=== Information provided ===
━━━━━━━━━━━━━━━━━━━━
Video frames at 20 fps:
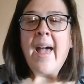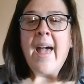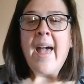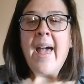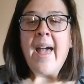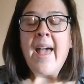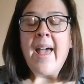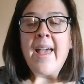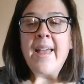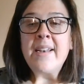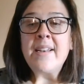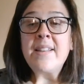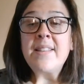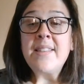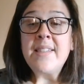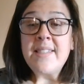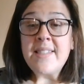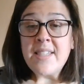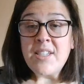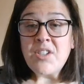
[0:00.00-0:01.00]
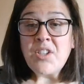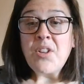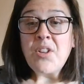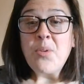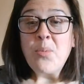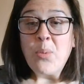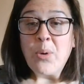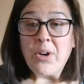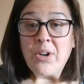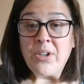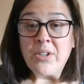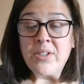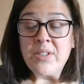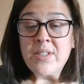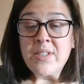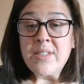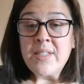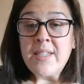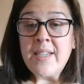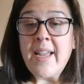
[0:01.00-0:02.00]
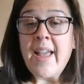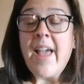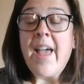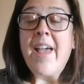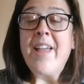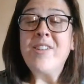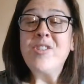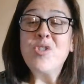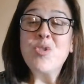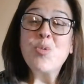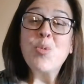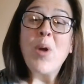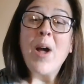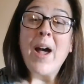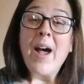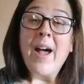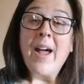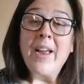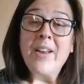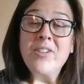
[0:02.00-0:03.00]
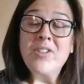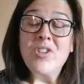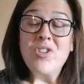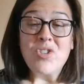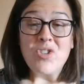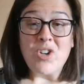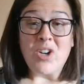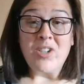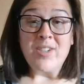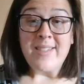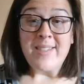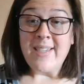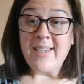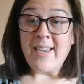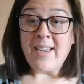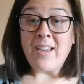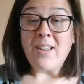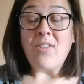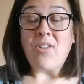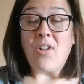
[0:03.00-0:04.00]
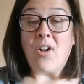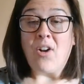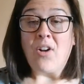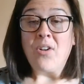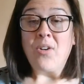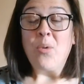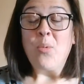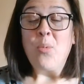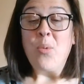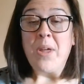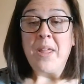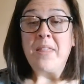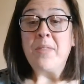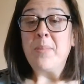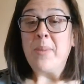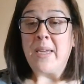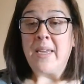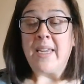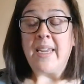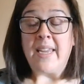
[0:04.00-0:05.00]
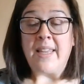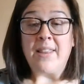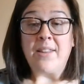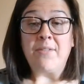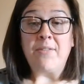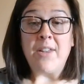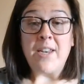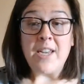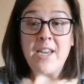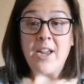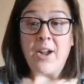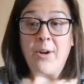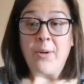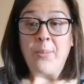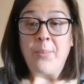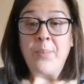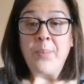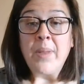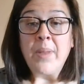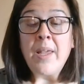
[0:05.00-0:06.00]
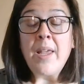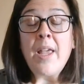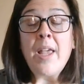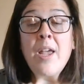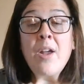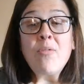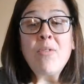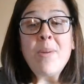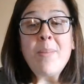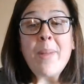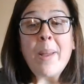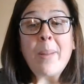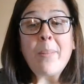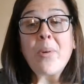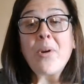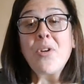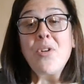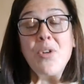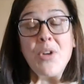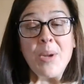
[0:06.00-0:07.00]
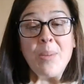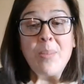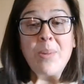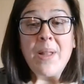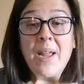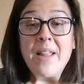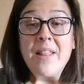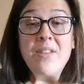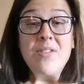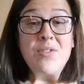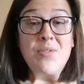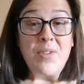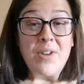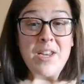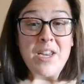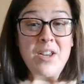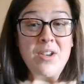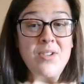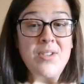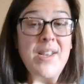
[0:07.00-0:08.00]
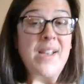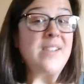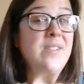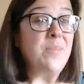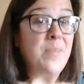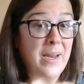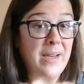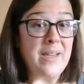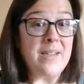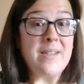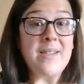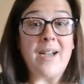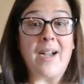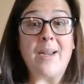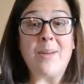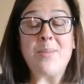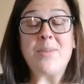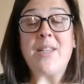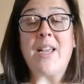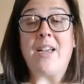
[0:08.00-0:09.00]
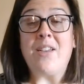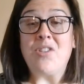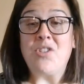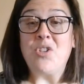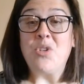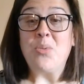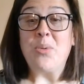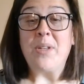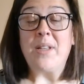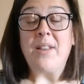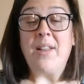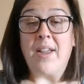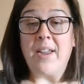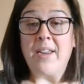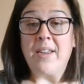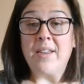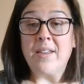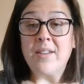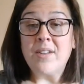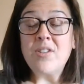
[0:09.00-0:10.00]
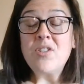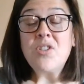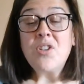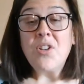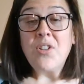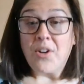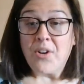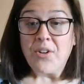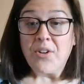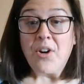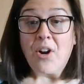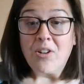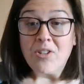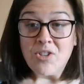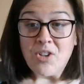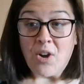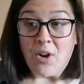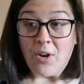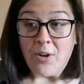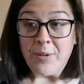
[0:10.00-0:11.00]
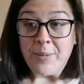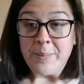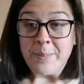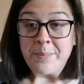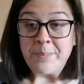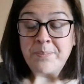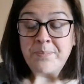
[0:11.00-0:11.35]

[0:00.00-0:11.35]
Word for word: and listen to the words and try to start singing along with me in the video. Remember, you can play those videos as many times as you would like to learn our song.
━━━━━━━━━━━━━━━━━━━━
=== Exercise instructions ===
Repeat the material line for line. Pictures stay out of the copy.

=== Response to the exercise ===
Video frames at 20 fps:
[0:00.00-0:01.00]
[0:01.00-0:02.00]
[0:02.00-0:03.00]
[0:03.00-0:04.00]
[0:04.00-0:05.00]
[0:05.00-0:06.00]
[0:06.00-0:07.00]
[0:07.00-0:08.00]
[0:08.00-0:09.00]
[0:09.00-0:10.00]
[0:10.00-0:11.00]
[0:11.00-0:11.35]

[0:00.00-0:11.35]
Word for word: and listen to the words and try to start singing along with me in the video. Remember, you can play those videos as many times as you would like to learn our song.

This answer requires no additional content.